> About this task
Would you tally how many lines in the records include the word "Transcript"? Reply with the number only.
____________________
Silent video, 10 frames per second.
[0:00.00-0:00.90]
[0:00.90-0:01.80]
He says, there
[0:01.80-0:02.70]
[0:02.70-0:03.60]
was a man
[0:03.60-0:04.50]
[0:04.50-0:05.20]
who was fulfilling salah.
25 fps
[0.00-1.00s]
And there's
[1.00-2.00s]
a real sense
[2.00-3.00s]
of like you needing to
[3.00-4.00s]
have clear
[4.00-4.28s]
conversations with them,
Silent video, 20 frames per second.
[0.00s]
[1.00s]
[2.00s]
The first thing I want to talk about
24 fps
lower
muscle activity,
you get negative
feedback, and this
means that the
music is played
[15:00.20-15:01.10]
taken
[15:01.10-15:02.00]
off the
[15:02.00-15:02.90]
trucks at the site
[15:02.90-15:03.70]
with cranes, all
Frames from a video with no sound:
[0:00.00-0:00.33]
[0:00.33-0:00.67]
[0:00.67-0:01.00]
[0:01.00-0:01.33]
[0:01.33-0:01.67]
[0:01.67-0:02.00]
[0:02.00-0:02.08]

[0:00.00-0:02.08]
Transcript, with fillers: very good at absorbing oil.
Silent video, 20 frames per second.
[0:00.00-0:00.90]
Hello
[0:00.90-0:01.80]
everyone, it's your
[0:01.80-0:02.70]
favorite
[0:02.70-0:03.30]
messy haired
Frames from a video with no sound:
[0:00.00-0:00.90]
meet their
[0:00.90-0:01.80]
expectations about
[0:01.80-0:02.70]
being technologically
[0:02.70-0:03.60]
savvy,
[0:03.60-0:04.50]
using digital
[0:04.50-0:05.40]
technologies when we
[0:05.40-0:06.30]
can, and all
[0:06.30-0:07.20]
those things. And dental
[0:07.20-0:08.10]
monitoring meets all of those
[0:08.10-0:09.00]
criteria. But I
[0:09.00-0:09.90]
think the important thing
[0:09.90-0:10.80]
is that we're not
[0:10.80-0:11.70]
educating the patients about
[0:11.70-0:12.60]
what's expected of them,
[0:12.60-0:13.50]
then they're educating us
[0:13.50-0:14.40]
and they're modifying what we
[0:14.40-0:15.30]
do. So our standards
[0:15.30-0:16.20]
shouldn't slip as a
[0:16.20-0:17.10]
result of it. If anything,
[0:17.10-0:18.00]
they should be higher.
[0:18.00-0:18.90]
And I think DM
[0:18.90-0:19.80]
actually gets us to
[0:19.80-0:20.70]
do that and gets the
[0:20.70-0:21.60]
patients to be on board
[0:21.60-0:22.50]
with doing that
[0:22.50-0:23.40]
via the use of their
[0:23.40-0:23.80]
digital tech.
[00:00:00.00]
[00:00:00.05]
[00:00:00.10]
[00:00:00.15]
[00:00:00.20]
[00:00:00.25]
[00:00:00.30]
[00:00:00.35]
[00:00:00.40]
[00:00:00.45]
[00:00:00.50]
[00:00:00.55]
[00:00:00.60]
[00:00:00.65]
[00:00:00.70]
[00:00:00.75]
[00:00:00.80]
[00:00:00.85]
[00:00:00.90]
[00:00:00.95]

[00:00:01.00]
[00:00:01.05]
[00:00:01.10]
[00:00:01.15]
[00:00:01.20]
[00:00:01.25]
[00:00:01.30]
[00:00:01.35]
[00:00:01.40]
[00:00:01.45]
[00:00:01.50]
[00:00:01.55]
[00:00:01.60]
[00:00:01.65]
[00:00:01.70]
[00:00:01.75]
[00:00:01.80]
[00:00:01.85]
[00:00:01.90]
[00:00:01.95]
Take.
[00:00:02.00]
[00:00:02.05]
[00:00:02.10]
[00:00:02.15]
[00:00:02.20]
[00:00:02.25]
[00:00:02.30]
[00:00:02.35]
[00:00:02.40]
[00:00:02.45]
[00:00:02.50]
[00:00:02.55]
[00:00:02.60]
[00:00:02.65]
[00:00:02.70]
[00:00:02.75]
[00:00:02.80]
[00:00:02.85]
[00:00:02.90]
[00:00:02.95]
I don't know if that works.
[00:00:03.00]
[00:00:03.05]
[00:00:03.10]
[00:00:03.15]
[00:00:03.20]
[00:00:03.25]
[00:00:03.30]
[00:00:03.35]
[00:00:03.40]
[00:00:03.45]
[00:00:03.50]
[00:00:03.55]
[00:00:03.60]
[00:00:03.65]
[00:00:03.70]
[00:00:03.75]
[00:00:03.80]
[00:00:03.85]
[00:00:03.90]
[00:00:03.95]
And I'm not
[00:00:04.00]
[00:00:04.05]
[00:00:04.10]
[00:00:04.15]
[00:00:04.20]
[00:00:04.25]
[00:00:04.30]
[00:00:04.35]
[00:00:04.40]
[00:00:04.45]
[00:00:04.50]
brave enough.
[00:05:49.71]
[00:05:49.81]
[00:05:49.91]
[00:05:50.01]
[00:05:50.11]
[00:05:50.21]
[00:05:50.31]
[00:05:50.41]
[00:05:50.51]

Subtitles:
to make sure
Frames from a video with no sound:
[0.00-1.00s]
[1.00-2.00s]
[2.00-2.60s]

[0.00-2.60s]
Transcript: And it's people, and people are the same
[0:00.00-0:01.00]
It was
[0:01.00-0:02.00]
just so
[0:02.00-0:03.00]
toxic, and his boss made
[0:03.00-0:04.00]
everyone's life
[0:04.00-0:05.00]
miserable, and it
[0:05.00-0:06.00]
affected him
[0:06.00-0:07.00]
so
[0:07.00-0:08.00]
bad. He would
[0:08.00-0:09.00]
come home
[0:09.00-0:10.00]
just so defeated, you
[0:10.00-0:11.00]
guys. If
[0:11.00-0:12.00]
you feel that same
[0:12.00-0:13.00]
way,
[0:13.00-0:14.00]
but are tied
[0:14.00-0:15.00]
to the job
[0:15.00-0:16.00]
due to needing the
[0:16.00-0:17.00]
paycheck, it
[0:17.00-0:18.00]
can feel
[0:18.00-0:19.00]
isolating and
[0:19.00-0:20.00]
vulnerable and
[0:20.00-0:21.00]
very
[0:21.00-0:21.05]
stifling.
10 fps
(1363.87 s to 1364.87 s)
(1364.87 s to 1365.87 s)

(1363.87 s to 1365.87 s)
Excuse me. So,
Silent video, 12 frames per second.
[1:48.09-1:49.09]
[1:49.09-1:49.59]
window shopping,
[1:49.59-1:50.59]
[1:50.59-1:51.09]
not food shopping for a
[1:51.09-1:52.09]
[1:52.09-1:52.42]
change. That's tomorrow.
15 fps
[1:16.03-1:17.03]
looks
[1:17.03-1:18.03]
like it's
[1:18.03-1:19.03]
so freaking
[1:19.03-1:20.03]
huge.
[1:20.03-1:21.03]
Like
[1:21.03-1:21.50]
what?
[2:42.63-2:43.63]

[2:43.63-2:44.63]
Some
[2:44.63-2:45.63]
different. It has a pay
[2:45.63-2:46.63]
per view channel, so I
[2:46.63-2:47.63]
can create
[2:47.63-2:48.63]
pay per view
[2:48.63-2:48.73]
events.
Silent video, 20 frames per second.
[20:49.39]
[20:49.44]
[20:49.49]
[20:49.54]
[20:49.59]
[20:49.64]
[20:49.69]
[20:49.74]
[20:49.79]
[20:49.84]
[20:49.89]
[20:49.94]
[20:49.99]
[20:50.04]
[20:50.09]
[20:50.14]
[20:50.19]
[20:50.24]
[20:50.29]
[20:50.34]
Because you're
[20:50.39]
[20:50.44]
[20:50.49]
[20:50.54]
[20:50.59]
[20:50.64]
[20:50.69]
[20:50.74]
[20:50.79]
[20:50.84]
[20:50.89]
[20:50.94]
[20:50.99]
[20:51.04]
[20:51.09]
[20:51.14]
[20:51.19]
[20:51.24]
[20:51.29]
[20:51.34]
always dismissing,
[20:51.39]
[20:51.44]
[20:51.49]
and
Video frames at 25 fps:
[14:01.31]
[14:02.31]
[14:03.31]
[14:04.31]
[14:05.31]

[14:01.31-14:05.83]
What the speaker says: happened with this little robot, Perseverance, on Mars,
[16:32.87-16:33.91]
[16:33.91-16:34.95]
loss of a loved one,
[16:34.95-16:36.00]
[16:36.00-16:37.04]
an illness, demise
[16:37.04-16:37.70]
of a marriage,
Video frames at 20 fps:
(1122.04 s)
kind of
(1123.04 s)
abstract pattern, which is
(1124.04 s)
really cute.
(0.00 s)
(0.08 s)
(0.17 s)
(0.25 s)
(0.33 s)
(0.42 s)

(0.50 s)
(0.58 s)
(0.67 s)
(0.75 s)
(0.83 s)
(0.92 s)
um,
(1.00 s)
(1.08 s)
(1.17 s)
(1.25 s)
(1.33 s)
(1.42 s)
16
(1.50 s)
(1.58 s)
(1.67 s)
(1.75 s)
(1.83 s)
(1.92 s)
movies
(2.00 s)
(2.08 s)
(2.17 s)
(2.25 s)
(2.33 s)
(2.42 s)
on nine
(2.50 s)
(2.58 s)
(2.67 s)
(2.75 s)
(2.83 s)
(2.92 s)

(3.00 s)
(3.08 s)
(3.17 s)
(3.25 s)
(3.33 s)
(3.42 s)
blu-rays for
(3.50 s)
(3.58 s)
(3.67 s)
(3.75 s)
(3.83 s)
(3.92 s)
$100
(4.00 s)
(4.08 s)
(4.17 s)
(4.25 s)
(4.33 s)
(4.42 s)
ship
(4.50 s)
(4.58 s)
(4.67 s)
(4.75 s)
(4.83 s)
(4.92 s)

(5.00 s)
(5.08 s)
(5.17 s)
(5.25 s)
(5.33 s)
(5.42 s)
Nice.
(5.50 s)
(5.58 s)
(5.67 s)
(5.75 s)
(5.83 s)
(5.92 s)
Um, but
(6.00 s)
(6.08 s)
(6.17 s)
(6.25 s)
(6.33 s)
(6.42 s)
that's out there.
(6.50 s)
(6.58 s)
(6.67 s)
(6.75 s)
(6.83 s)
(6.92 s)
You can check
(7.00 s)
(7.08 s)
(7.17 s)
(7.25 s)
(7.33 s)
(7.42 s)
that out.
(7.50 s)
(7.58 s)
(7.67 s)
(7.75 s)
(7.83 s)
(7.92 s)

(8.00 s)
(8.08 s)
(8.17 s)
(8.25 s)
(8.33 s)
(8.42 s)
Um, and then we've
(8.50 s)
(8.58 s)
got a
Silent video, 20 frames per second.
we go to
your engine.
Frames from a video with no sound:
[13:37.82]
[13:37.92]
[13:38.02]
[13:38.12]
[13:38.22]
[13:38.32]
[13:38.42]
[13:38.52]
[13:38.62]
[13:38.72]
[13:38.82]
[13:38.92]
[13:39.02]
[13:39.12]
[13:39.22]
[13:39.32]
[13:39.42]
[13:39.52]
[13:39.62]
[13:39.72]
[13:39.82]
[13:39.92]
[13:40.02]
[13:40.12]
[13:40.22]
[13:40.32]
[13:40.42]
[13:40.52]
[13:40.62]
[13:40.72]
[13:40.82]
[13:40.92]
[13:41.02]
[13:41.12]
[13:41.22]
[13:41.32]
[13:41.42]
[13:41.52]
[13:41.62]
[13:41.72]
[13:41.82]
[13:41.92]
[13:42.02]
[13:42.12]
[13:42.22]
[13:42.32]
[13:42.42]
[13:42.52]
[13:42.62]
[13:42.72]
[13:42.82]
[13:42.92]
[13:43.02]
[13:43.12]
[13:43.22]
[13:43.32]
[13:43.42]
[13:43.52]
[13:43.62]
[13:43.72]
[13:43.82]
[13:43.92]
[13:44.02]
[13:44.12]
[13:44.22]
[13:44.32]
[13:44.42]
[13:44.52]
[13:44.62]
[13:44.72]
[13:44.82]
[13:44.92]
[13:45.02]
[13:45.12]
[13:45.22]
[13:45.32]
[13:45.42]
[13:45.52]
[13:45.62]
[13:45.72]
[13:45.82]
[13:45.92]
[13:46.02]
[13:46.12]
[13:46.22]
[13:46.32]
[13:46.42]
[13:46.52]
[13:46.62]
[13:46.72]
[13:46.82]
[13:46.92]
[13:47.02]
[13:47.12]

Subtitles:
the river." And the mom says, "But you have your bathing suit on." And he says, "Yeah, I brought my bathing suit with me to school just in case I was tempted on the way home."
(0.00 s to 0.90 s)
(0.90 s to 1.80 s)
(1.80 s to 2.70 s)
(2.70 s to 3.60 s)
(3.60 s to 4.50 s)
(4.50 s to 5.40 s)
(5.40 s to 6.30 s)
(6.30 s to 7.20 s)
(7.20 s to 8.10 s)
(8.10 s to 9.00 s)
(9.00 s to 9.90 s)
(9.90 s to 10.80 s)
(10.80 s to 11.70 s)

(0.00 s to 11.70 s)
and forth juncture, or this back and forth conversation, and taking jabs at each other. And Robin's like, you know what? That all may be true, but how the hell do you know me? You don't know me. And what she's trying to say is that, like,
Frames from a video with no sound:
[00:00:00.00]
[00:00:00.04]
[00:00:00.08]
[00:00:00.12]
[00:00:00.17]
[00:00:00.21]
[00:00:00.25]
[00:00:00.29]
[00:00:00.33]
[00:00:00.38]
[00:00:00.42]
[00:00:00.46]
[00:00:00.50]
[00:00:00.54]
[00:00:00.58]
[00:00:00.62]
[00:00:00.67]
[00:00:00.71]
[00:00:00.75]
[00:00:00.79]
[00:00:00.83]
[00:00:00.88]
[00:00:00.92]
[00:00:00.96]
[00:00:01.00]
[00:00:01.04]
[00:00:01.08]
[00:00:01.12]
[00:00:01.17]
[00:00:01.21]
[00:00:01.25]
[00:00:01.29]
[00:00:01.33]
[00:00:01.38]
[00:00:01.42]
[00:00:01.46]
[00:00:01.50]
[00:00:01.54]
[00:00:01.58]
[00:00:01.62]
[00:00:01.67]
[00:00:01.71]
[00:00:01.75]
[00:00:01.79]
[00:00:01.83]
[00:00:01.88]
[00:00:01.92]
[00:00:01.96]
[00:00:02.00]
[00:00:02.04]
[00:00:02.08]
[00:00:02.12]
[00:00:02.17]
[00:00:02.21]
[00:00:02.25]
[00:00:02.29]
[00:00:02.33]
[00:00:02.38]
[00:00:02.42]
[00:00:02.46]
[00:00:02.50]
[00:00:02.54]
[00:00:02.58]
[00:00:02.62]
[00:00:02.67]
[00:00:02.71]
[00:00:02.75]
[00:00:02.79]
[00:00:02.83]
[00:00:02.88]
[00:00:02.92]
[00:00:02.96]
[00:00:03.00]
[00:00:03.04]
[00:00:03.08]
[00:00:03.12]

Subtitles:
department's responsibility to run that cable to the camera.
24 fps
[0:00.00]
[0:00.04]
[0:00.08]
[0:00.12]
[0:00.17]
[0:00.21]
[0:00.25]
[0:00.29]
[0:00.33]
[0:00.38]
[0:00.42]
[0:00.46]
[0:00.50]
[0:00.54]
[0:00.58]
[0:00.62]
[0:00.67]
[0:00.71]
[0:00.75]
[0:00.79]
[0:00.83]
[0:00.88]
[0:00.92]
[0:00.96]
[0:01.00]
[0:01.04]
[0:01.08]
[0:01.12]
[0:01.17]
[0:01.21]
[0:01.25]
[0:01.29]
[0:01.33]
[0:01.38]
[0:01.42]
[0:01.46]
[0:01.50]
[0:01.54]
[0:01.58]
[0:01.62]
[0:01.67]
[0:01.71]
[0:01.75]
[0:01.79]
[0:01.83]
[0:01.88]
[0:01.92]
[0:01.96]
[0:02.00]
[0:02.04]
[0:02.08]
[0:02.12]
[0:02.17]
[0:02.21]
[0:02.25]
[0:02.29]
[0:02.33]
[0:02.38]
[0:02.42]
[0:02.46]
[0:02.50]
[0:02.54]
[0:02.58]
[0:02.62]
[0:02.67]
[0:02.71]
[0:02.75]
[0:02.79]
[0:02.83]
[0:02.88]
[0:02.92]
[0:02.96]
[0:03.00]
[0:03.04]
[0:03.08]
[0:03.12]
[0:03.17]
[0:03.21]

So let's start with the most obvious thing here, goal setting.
____________________
> Exercise output
2